■ TASK OBJECTIVE
What you write should match, word for word, the lines from the one containing "[00:00:01.94 to 00:00:02.91]" through the end of the data, with no pictures.

■ THE DATA
————————
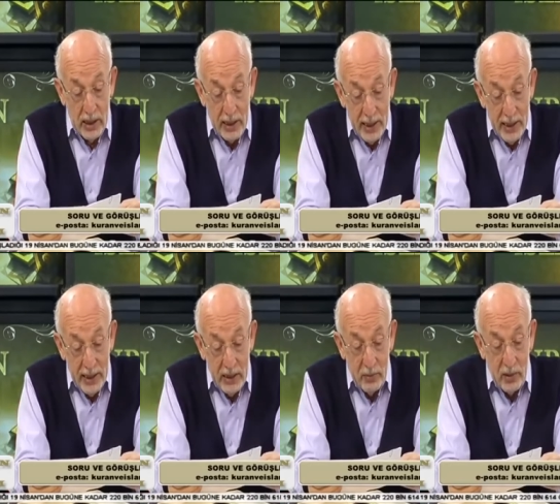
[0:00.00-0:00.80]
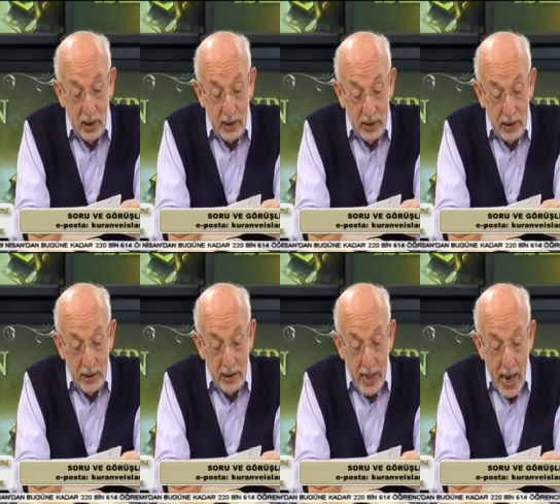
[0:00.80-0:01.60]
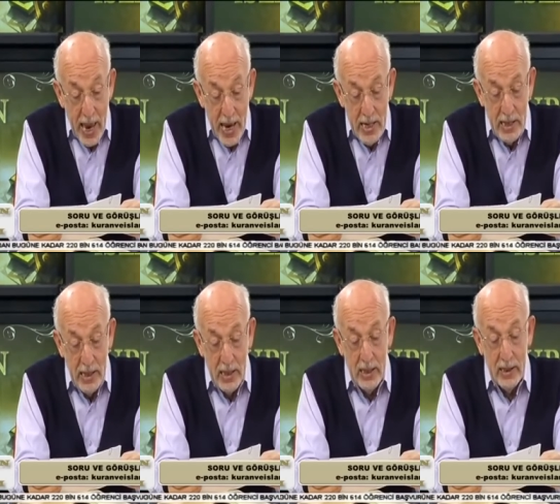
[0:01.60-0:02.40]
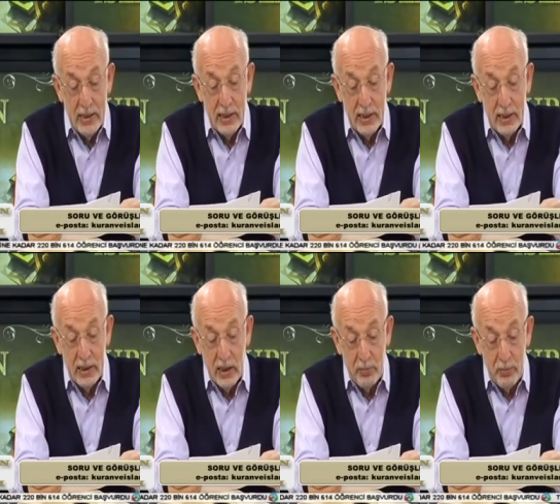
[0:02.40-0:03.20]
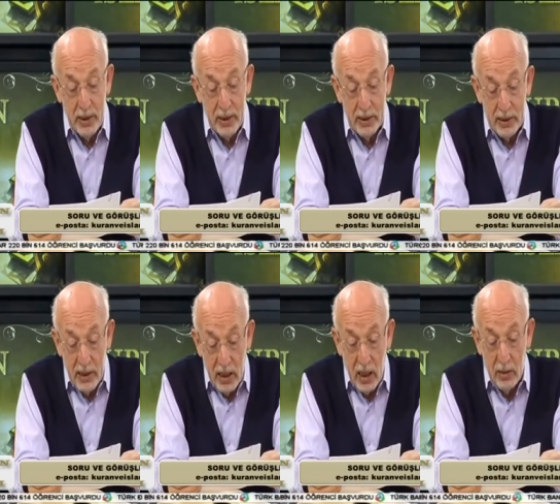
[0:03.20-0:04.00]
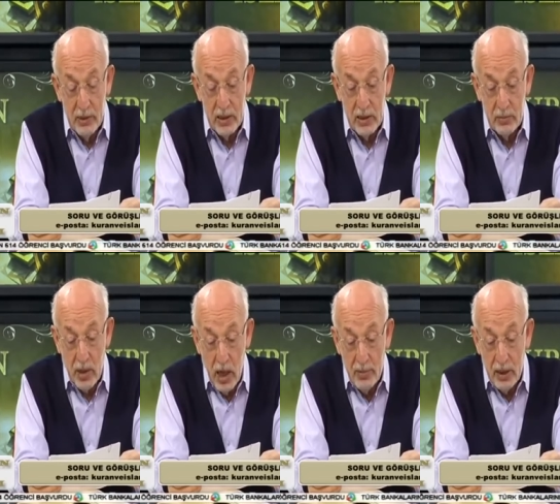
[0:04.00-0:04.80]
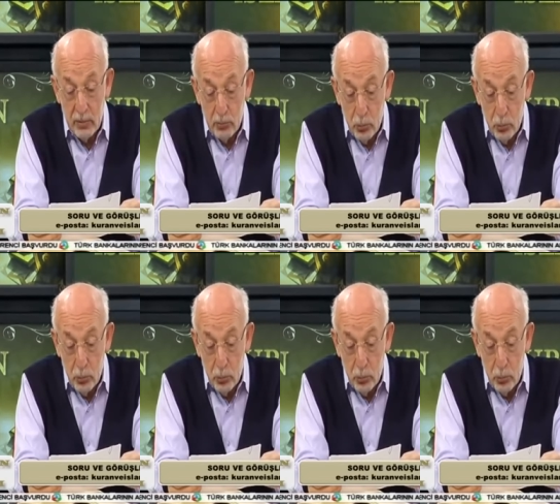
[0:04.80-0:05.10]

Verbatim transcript: geldiğim takdirde en iyi şekilde yapmak tek amacım ama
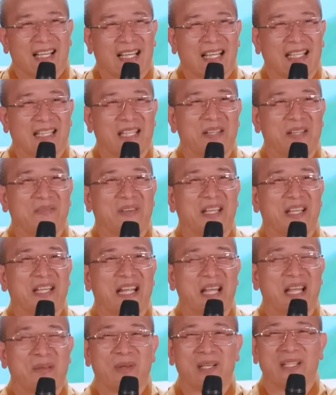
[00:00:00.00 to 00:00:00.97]
Cái tivi
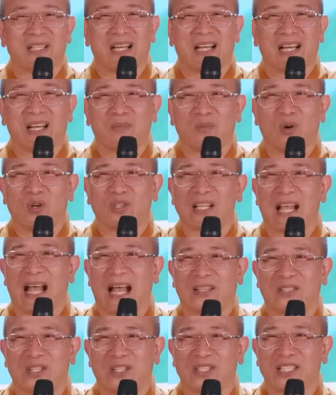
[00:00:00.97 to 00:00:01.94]
này bây giờ là bố
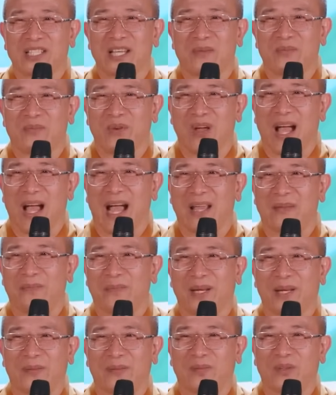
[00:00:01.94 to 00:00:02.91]
già rồi xem nó hại
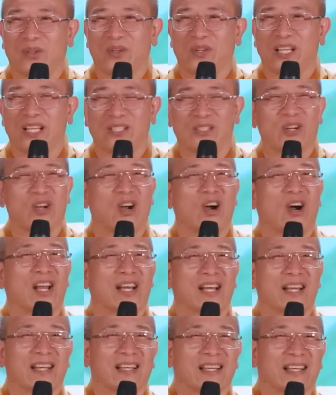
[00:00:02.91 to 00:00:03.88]
mắt lắm, thôi để cho
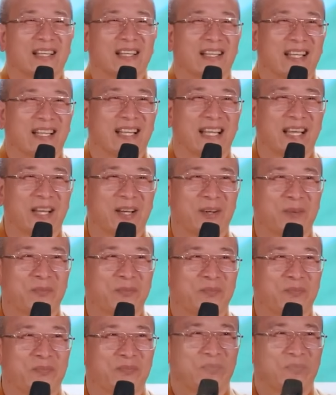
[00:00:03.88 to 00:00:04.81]
con. Nghe không?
————————
■ WRITTEN REPLY
[00:00:01.94 to 00:00:02.91]
già rồi xem nó hại
[00:00:02.91 to 00:00:03.88]
mắt lắm, thôi để cho
[00:00:03.88 to 00:00:04.81]
con. Nghe không?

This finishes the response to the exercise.